Back to School... with Allergies

Tips to Stay Safe when Heading Back to the Classroom

By Jennifer Dumke | Sioux Falls Woman

Backpacks, school supplies and new clothes are just a few of the life-changes a family with young children undergoes when summer wraps and school begins. Millions of children suffer from serious allergies and asthma. In fact, these stubborn ailments account for over 14 million days of school missed, which in turn greatly affects the parents’ work schedules. But aside from inconvenience, allergies can be a life-threatening condition for some kids. And while most schools have protocols for children with allergies, it's ultimately up to the parent to identify the type of condition – with the consult of a physician – and communicate a plan of action for avoidance and treatment.

But how do you know if you child has allergies? Daniel Todd, MD, FACS of Midwest Ear, Nose and Throat, has been treating children with allergies for many years and has extensive experience in dealing with the transition from summer vacation to school. “Oftentimes, the environmental change, such as a new classroom, can trigger allergies,” says Dr. Todd. Parents should be on the lookout for symptoms such as itchy, watery eyes, nasal congestion and drainage. “Be more cautious if the child displays more serious symptoms such as wheezing or shortness of breath,” he adds.

If a parent suspects a child has allergies, it’s critical they get tested. “It is impossible to avoid or prepare for what you don’t know,” says Dr. Todd. “Getting allergy testing and examining lung function lets physicians know how to medicate, avoid and prepare for school.” He adds, “Once we know that, it’s important to make a trip and visit the classroom to further identify the triggers.”

After identifying the allergy, a treatment plan can be enforced. These range from taking a simple medication, such as an antihistamine at home, to allergy shots administered in a clinic; both of which don’t have much effect on a child’s school day routine unless there’s a large exposure. For more serious cases, like peanut and other life-threatening allergies, parents need to prepare their educators to make sure the child carries an injector. “Teachers and staff will need to be aware and familiarize themselves with using injectors,” he adds. Adjusting the child’s diet and those around them will also need to be enforced.

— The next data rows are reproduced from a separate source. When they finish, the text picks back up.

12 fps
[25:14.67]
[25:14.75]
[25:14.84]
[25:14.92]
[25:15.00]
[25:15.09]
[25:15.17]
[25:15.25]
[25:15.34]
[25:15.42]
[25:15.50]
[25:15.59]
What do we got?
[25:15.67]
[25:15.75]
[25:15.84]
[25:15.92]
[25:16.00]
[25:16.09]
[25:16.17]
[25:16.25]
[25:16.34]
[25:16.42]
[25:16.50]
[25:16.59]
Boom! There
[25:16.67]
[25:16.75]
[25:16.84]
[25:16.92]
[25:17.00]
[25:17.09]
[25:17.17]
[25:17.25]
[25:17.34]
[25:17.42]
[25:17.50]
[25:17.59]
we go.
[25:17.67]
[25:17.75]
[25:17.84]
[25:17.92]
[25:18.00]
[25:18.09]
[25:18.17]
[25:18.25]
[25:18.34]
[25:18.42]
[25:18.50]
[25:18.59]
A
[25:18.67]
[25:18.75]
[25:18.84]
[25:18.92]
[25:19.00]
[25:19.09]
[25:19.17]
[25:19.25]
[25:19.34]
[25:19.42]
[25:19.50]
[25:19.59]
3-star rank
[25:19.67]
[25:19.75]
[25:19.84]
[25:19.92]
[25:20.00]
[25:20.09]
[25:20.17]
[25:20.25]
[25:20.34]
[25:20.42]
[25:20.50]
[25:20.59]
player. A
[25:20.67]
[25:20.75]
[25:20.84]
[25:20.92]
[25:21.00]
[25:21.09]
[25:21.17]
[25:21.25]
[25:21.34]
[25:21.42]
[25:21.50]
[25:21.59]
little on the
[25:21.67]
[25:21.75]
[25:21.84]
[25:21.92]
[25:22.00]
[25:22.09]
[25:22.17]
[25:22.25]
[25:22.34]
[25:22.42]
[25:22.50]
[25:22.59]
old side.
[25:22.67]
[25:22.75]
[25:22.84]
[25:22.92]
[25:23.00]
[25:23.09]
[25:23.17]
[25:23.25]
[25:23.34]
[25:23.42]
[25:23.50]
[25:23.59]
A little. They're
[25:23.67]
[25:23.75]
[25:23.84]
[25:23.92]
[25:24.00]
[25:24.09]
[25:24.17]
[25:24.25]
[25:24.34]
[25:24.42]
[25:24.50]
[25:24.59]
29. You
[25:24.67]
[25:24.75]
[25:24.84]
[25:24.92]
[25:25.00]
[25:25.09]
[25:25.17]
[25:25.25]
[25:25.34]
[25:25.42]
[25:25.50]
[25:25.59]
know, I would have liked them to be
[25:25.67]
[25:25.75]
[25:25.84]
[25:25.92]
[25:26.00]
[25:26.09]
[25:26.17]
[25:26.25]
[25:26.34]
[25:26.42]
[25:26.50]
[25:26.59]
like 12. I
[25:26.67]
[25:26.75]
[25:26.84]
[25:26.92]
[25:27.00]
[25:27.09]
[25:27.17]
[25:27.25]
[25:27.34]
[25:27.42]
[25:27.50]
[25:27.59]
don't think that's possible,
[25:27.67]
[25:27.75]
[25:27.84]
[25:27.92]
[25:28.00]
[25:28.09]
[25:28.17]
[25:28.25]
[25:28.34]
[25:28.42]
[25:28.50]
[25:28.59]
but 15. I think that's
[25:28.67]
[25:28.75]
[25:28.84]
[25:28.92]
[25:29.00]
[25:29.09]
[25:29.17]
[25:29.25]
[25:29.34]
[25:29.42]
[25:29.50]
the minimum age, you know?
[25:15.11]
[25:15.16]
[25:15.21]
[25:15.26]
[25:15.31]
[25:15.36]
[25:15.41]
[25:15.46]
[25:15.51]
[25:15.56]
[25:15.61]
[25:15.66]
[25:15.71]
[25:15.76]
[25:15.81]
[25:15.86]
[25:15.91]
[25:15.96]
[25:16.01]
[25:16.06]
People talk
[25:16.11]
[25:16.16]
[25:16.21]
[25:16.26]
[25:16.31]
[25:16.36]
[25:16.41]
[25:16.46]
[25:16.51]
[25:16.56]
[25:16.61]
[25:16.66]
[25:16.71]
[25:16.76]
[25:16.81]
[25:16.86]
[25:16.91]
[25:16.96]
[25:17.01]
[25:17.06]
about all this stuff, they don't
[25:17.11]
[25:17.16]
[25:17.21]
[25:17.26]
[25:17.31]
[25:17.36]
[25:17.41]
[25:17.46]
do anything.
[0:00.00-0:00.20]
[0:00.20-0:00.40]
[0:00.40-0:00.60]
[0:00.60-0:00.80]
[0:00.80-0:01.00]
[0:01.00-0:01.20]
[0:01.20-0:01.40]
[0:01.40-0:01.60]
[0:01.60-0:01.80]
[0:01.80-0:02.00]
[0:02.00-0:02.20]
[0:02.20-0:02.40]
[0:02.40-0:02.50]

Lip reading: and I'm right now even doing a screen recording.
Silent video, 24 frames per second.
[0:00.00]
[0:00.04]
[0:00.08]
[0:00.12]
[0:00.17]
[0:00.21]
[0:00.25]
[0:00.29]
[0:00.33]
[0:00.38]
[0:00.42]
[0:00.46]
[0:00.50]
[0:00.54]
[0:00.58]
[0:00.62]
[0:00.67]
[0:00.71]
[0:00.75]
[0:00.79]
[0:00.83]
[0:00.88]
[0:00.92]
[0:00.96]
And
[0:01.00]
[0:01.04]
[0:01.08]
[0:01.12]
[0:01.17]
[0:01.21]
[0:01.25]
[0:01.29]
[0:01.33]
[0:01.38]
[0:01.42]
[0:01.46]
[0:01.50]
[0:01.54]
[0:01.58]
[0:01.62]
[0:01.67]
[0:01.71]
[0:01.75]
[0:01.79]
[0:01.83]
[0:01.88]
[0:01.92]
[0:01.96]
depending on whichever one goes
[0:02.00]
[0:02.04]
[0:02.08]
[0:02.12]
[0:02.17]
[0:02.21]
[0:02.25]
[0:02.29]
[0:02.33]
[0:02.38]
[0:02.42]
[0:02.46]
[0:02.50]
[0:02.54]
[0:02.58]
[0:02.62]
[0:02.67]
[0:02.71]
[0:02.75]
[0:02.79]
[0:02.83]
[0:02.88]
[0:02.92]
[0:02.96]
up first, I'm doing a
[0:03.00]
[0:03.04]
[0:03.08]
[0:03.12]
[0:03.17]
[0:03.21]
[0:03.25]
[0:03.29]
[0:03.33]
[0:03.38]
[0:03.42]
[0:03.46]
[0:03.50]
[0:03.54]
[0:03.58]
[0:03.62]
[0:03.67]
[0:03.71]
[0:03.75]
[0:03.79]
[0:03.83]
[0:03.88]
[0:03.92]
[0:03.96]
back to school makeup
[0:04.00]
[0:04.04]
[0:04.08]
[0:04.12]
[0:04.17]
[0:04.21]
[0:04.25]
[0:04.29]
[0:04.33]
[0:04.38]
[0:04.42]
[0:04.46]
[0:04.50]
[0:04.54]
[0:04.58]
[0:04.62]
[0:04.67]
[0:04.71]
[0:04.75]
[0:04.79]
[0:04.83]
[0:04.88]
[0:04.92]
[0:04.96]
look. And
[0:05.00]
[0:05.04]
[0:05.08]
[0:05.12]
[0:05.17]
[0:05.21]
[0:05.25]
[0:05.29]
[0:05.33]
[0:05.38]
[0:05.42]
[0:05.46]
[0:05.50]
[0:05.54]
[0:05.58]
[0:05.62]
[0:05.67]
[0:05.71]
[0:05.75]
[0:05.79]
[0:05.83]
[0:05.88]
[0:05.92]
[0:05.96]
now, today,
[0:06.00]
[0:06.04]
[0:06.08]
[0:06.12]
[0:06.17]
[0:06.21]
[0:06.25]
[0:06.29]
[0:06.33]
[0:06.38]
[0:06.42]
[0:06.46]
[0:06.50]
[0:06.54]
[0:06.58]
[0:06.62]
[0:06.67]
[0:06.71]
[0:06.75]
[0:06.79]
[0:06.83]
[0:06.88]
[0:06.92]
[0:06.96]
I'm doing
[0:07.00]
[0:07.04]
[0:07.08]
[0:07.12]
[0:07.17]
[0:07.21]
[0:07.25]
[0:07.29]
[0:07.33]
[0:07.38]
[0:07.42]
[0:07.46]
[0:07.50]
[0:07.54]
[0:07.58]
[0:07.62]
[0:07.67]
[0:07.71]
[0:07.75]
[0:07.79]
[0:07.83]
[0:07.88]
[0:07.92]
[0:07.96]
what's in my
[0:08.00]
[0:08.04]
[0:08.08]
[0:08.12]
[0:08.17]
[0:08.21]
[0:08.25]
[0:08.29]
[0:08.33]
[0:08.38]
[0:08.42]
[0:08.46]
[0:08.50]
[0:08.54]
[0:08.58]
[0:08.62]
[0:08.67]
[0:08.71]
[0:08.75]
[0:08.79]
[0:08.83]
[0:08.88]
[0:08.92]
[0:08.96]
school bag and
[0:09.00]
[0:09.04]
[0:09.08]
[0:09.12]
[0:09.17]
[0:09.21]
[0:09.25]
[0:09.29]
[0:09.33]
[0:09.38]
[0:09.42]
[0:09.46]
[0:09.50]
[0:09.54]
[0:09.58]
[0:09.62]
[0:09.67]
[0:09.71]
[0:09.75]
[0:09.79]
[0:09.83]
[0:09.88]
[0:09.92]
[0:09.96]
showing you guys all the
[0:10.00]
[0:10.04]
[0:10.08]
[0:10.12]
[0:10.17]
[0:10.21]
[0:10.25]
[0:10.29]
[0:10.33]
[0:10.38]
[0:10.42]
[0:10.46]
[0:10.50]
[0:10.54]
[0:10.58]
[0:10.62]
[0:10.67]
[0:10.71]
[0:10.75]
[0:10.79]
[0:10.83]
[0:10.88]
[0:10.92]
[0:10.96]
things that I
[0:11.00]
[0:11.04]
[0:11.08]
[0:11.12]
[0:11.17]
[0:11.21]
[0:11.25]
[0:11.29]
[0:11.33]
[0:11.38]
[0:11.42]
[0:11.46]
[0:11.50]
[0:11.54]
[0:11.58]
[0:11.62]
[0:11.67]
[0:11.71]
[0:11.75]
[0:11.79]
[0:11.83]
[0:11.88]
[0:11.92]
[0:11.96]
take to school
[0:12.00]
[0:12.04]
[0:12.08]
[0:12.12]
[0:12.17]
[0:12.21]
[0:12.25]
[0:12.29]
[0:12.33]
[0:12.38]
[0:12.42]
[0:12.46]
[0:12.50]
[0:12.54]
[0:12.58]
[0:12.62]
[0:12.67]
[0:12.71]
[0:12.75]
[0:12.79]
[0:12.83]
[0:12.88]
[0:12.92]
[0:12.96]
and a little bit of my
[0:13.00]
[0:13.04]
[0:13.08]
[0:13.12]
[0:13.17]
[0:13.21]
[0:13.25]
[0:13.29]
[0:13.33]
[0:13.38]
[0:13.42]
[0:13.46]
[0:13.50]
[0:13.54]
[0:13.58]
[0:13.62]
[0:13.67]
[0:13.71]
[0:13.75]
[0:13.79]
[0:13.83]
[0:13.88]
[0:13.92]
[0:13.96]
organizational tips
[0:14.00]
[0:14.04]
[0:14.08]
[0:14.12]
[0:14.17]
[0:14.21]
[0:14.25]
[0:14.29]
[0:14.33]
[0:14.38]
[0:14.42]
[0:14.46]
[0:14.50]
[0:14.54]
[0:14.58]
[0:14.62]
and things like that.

Other common allergies require the use of a rescue inhaler. “Physical education teachers may need special training on exactly what your child may require to participate fully,” Dr. Todd says. He adds that it’s important to not let certain allergies and asthma diminish abilities. “Overall, back to school should be a fun and exciting time for all children, even those with allergies. Just make sure to prepare and communicate to make it a positive – and safe – experience for everyone.”